* [TASK DESCRIPTION]
Drop every picture, then transcribe the remaining data exactly.

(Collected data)
- Opening Delimiter -
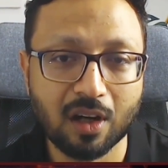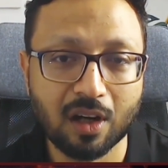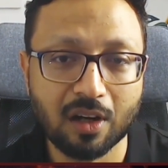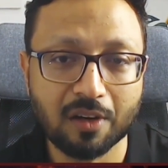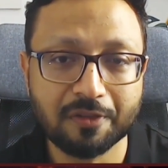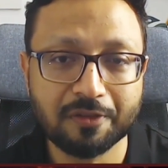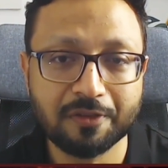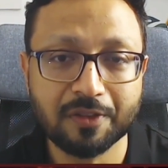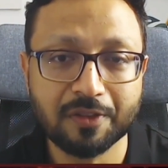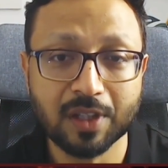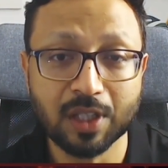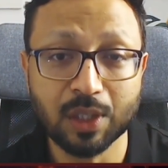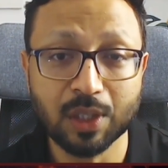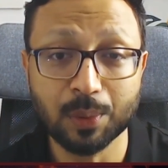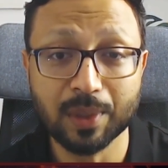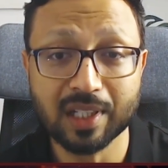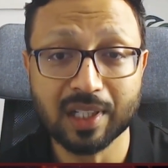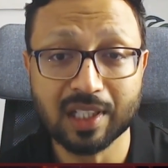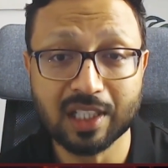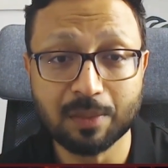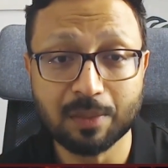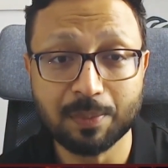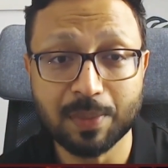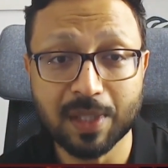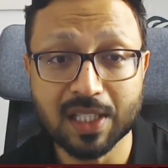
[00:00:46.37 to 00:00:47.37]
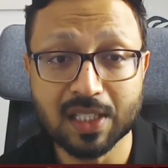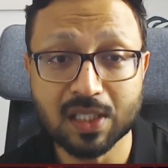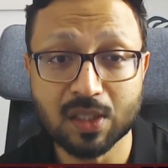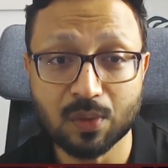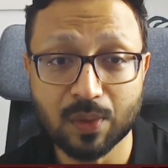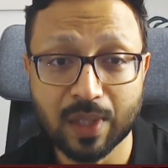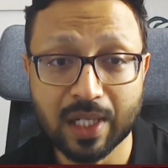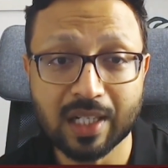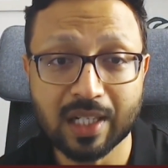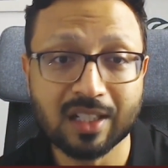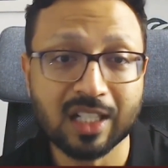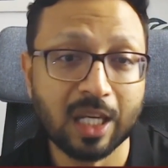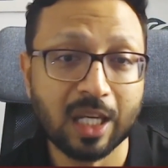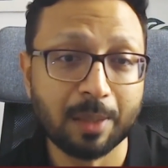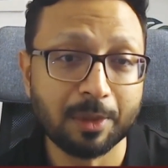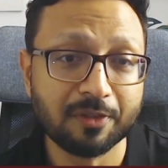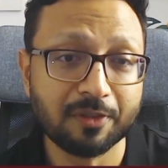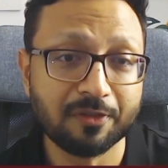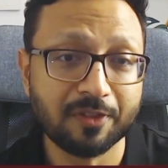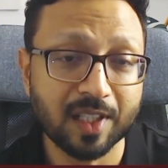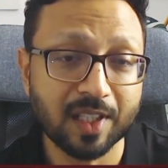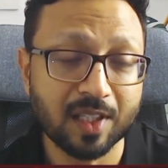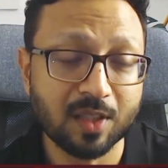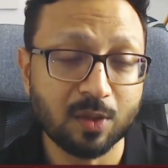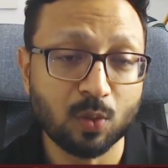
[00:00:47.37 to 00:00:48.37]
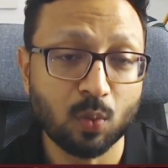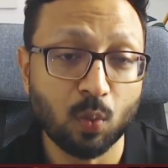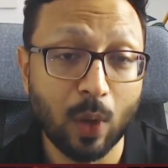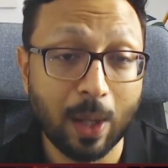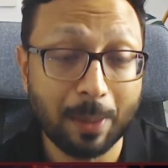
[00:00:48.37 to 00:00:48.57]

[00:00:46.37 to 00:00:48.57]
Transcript: off UNDP's Green Climate Fund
- Closing Delimiter -
* [SOLUTION TO THIS PROBLEM]
[00:00:46.37 to 00:00:47.37]
[00:00:47.37 to 00:00:48.37]
[00:00:48.37 to 00:00:48.57]

[00:00:46.37 to 00:00:48.57]
Transcript: off UNDP's Green Climate Fund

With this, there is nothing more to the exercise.